In Theravada Buddhism, the cause of all human suffering is identified, very succinctly, as craving. Tanha, it's called, and it gives rise to the parasitic defilements of greed, hatred, and delusion. But the root of our problem, the cause of all human misery, is tanha: our insatiable craving for more. Economists have come to a similar judgment of the human condition, although they don't levy any value judgments. To them, it simply is.
Still, the capitalist paradigm is predicated on an acceptance, if not a passionate embrace, of that craving. When Gabriel first went to Bolivia, young and callow, he wrote in his Moleskine, "The American dream has turned out to be just that: a dream. It is an impossible fantasy." How revelatory it felt! It had seemed sublime and easy, as if the diagnosis were also the cure.

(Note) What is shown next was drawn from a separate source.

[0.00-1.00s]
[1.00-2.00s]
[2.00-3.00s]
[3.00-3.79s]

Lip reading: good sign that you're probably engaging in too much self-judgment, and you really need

After ten minutes gawking at his E-Trade account, Gabriel checked his e-mail again—still nothing from Priya. Then he resumed researching Santa Cruz Gas and its founder, Lloyd Pingree, who turned out, ironically enough, to be a devout Buddhist. While a student at Berkeley in the 1970s, Pingree had been convicted of selling marijuana. He dropped out of college to spend some time as a Buddhist monk in the Himalayas. He eventually moved back to Canada and began trading penny stocks on the mineral exchange in Vancouver, where he acquired for almost nothing a supposedly defunct gold mine that turned out to be bloated with gold. He used the capital to pole-vault into further ventures, including one at the Blind Elk mine in Wyoming. There, one of his cyanide-heap leaching pits seeped into local waters. By the time the EPA shut down the mine, in 1991, the damage was done. Blind Elk was declared one of the worst environmental disasters in American history. Pingree picked up the nickname Leachy Lloyd, and the EPA more or less chased him out of the United States.
There was, of course, no shortage of opportunities abroad. He made Singapore his new base. By the mid-1990s he was owner of the world's most prolific nickel mine, located in Canada. Directly or indirectly he had major excavations under way on every continent on the planet except Antarctica, which was protected, for the time being, by a shield of glacial ice.

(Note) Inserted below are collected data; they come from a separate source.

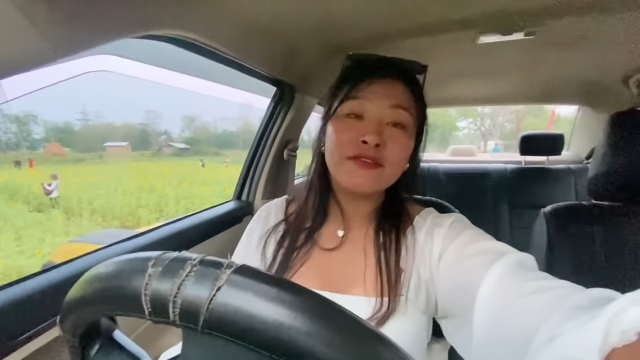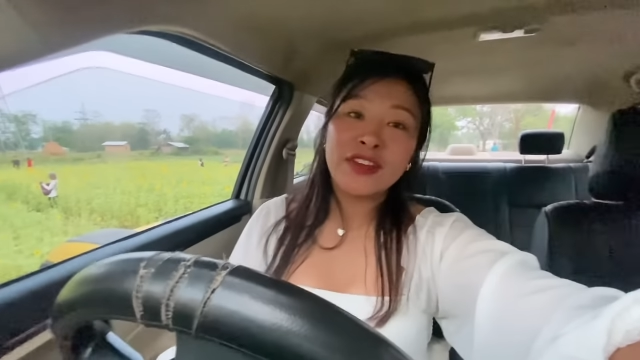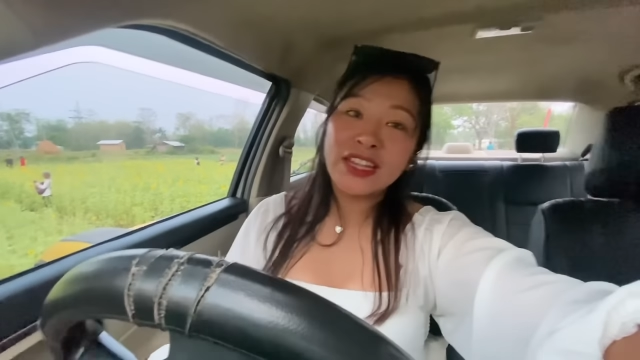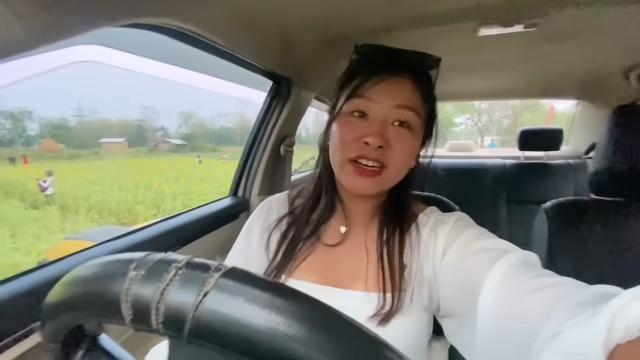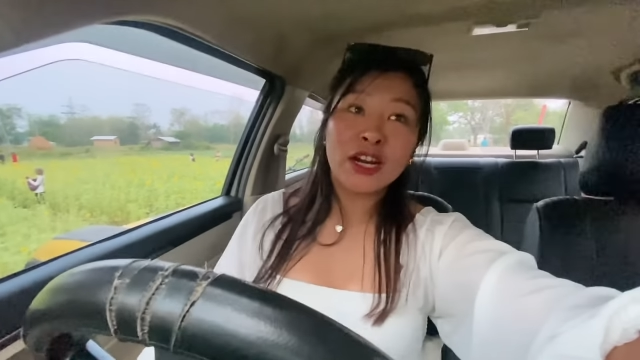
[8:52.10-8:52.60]

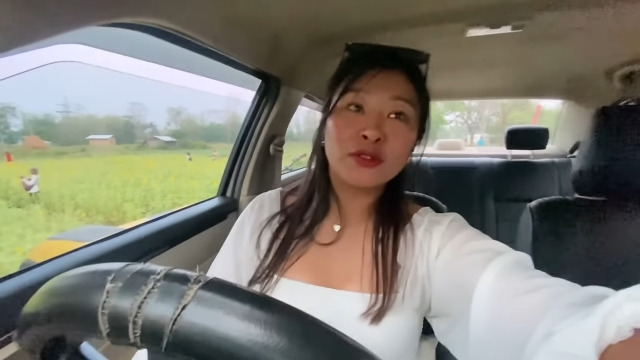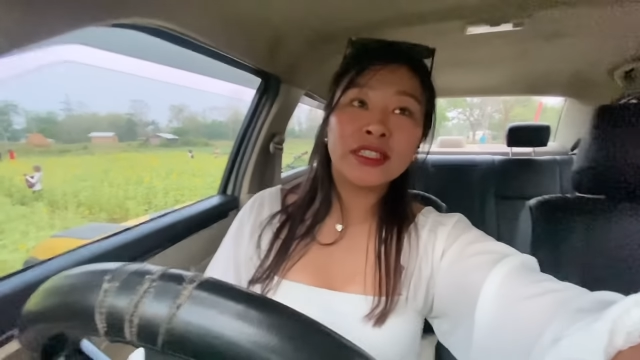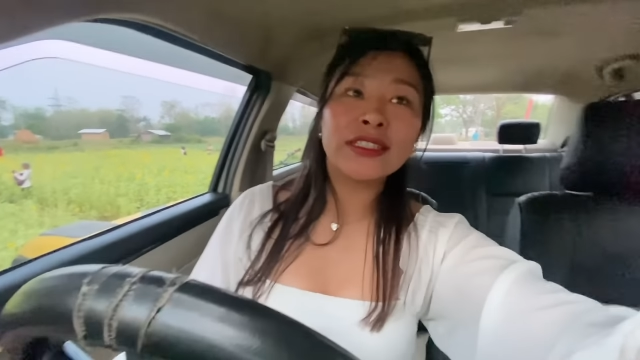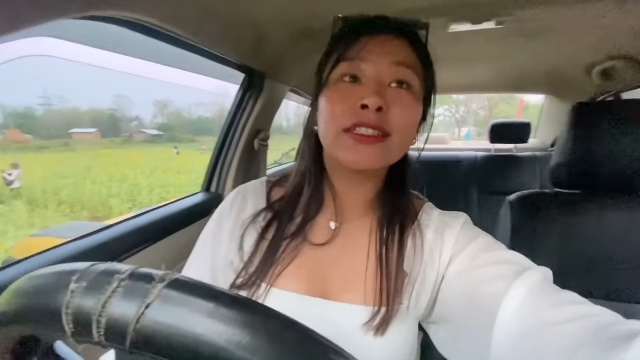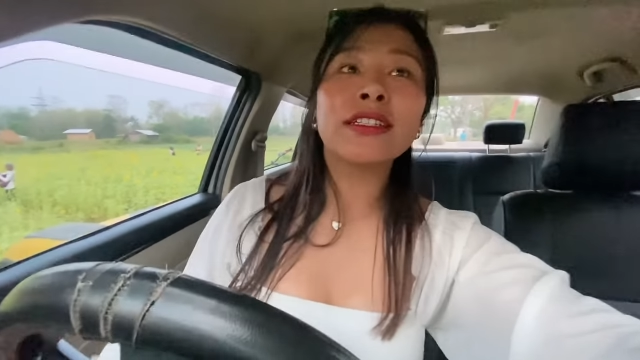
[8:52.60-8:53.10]
Very
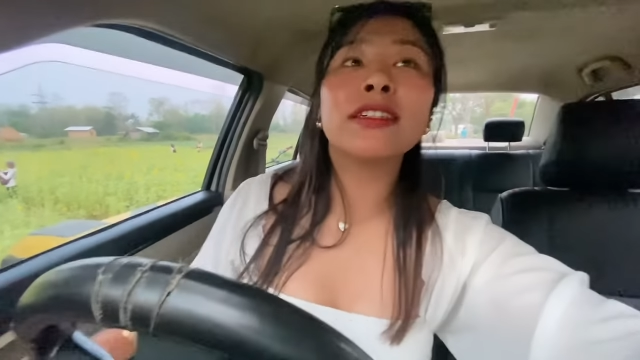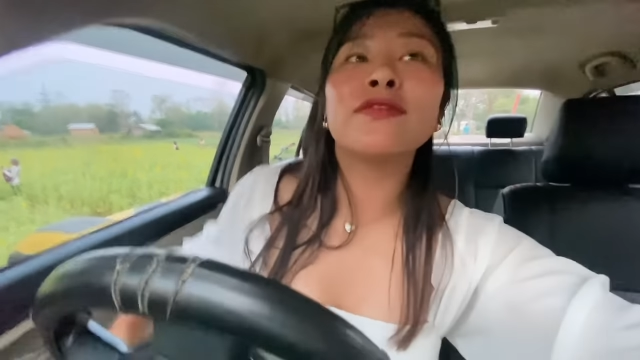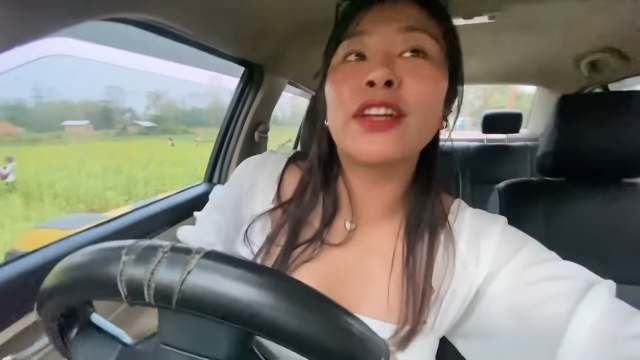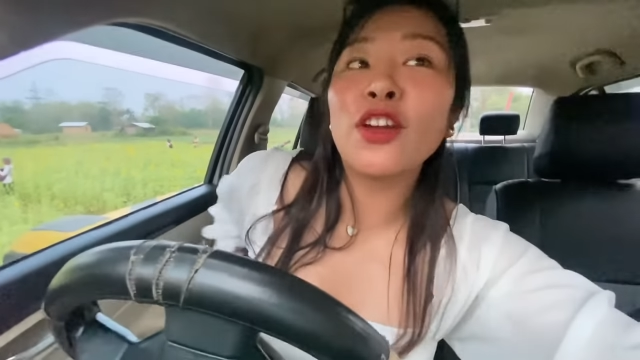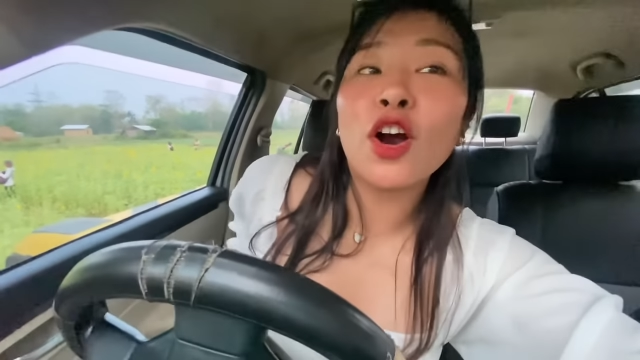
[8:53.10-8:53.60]
crowded,
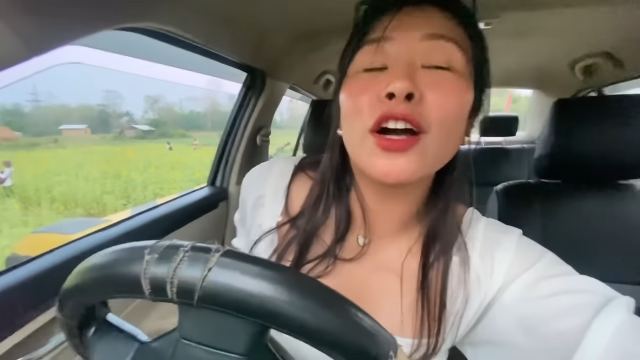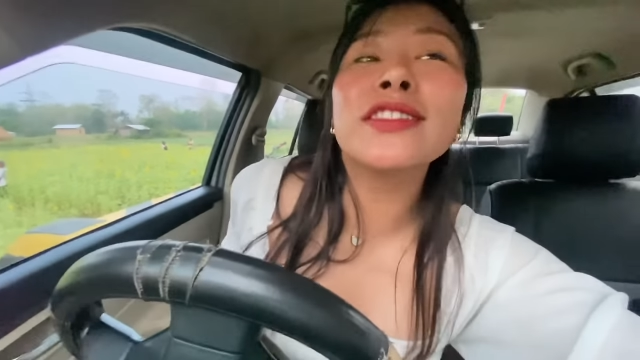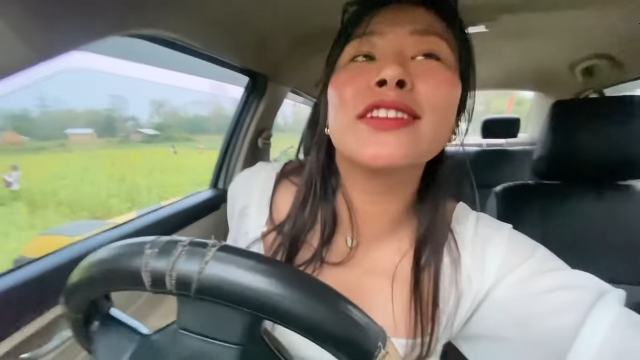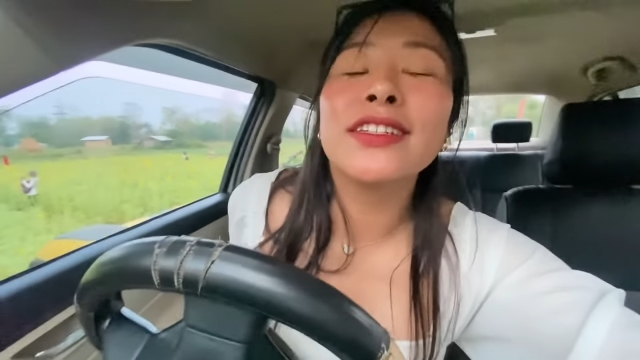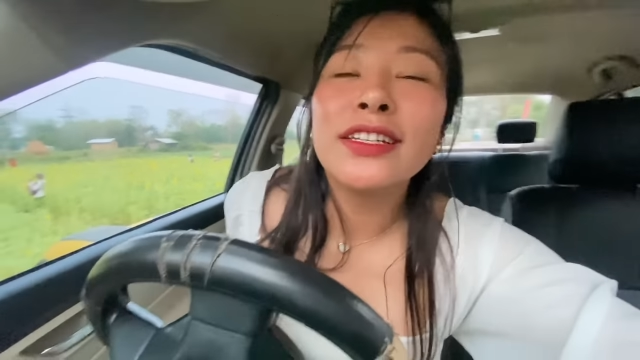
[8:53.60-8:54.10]
very
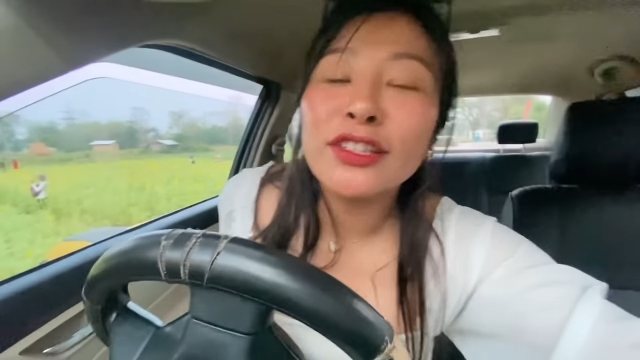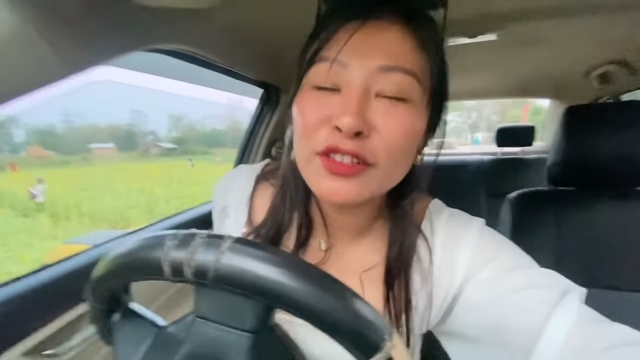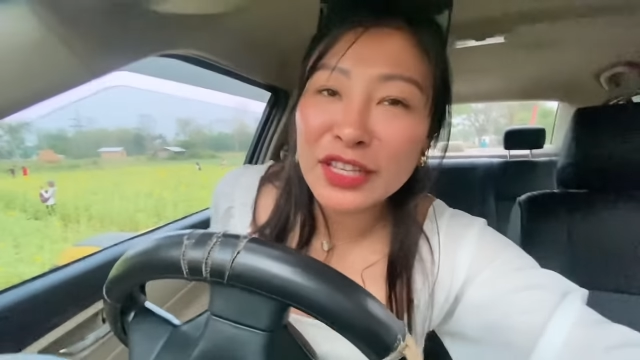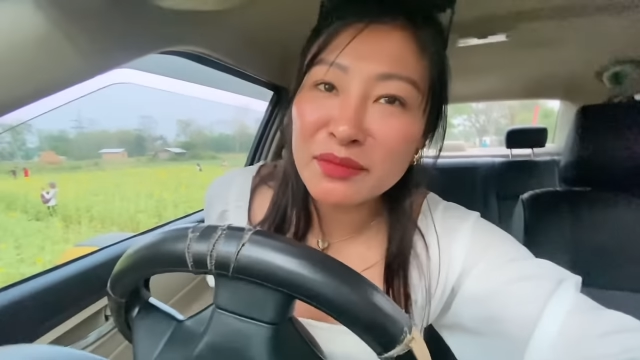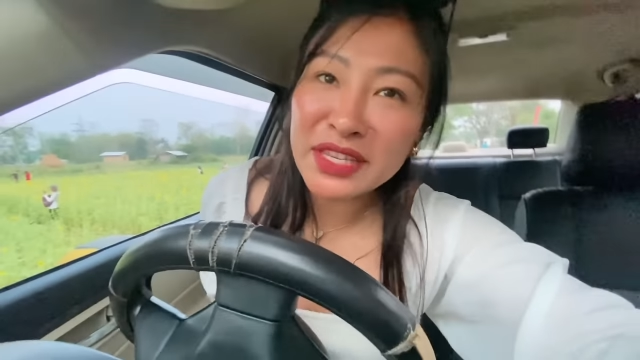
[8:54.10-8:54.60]
hot.
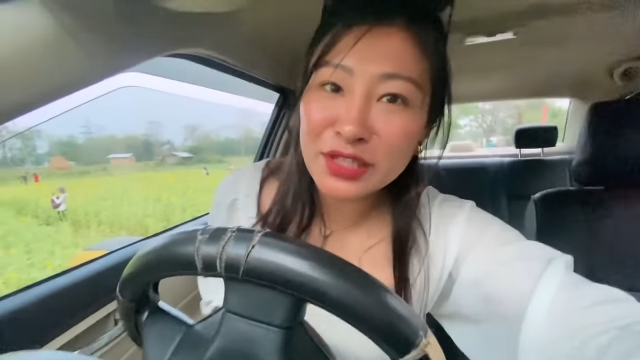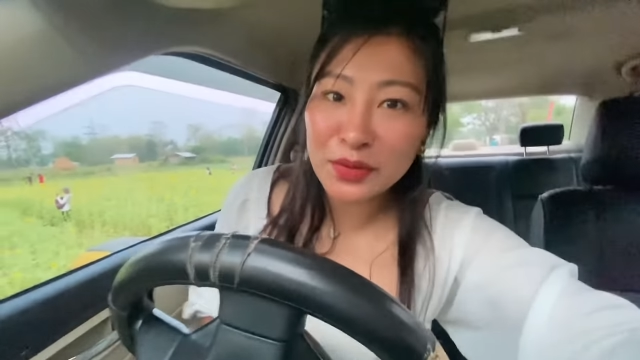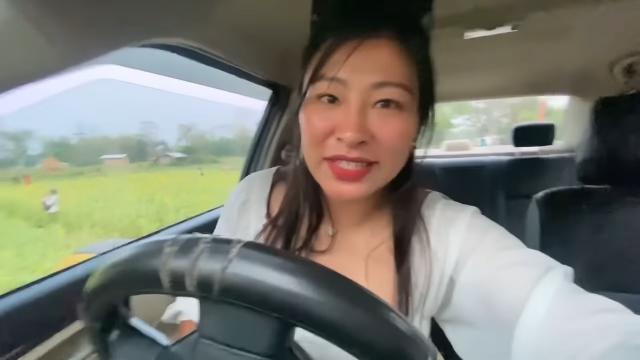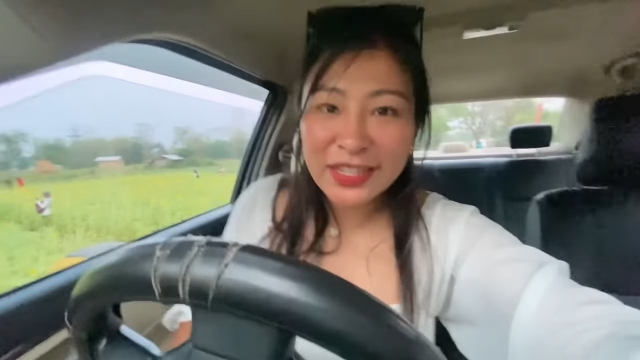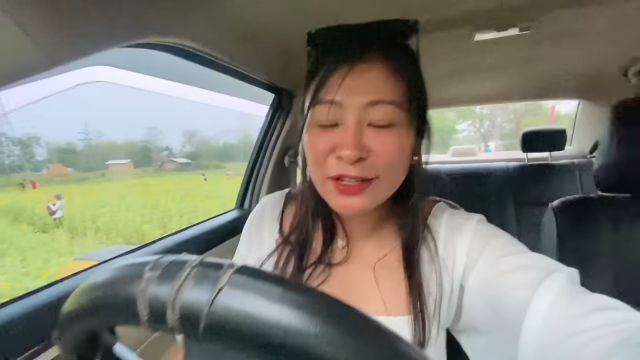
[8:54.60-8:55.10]
Look at me
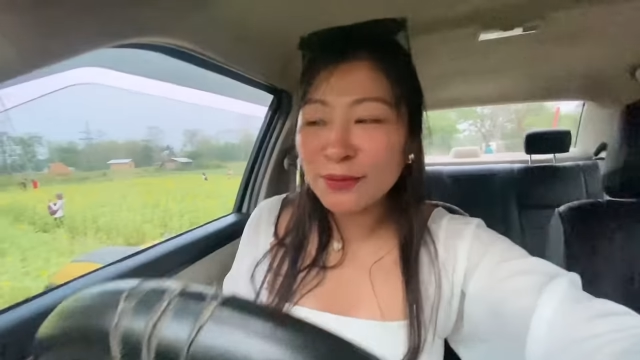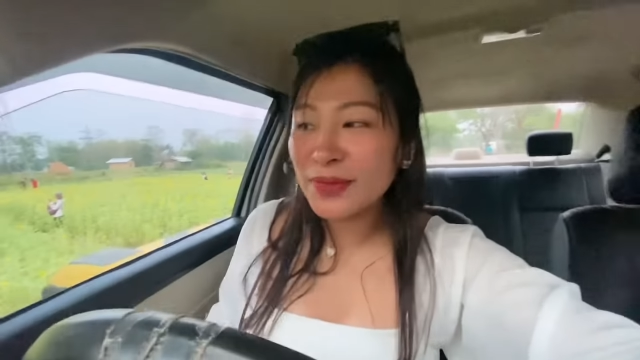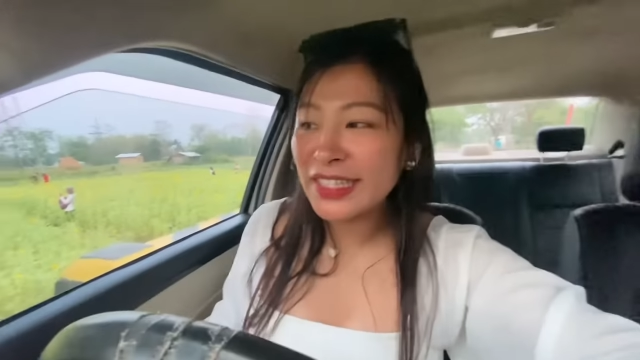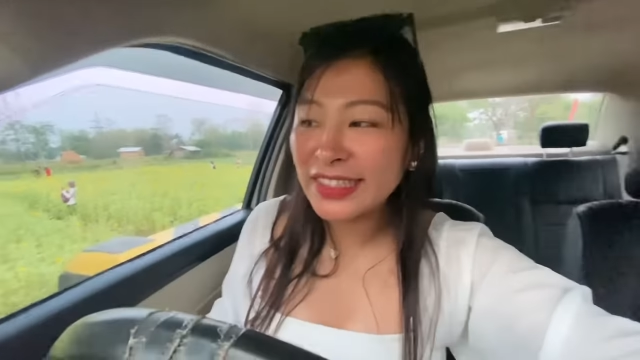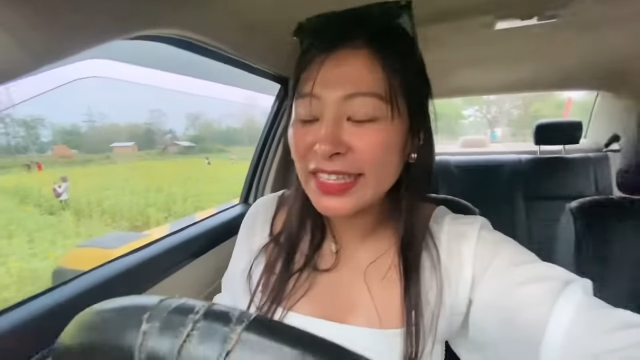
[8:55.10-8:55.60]
sweating
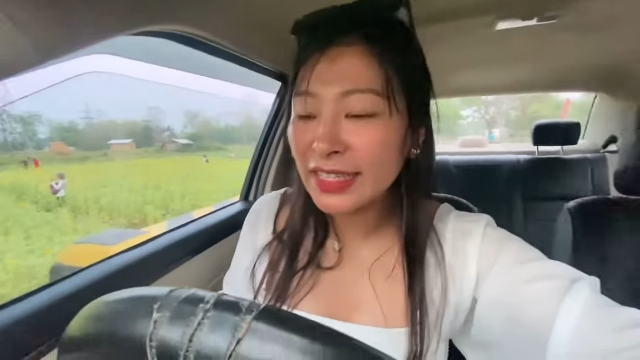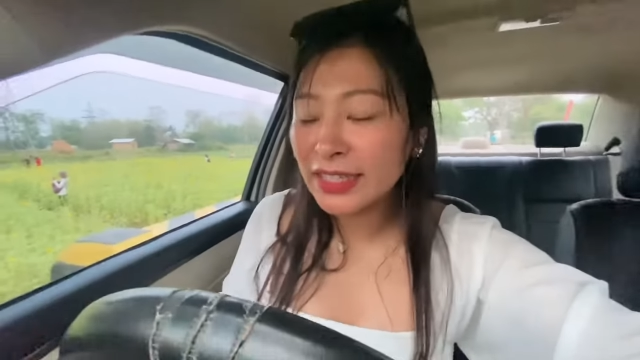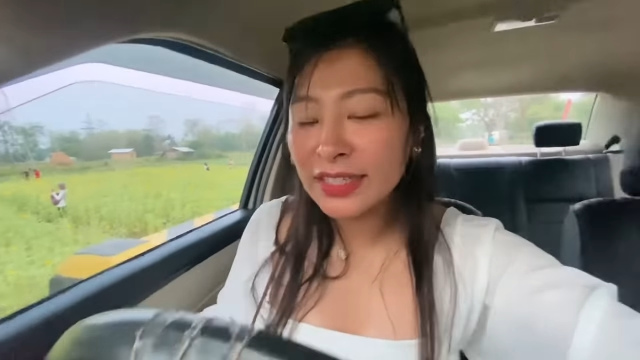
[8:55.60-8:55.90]
completely.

A recent article pictured Pingree, like some over-the-top supervillain in a James Bond movie, in his personal helicopter hovering above a vast crater in Inner Mongolia, surveying a gash he'd recently cleaved into the planet. This despite the fact that a couple of decades before he'd been a few hundred miles away, clad in saffron robes, barefoot, his pale head shorn, begging door to door for alms. These days, up there in his helicopter, the man who still identified himself as a Buddhist gazed at the world laid out beneath him and pondered his options.
6. Altitude Sickness
Tuesday, December 20, 2005
LUIS ALBERTO ARCE CATACORA was smallish, with tiny hands that he folded across a yellow legal pad on his desk. His wedding ring was scrawny and silver; his fingers effete. He looked reptilian—not metaphorically, or pejoratively, but literally lizardlike: angular features, broad mouth, eyes set far apart, a nose that did not protrude but simply seemed a part of his face's overall arrowhead structure. He wore a pale gray suit with a black shirt, oval eyeglasses. Gabriel didn't have to look under the desk to know he was wearing black loafers with tassels. His office, on the third floor of the Monoblock, was boxy and petite, proportionate to the man, really. A narrow window offered a view of some stained rooftops. It was midmorning. The office reeked of stale coffee and a heavy mélange of microwaved leftovers.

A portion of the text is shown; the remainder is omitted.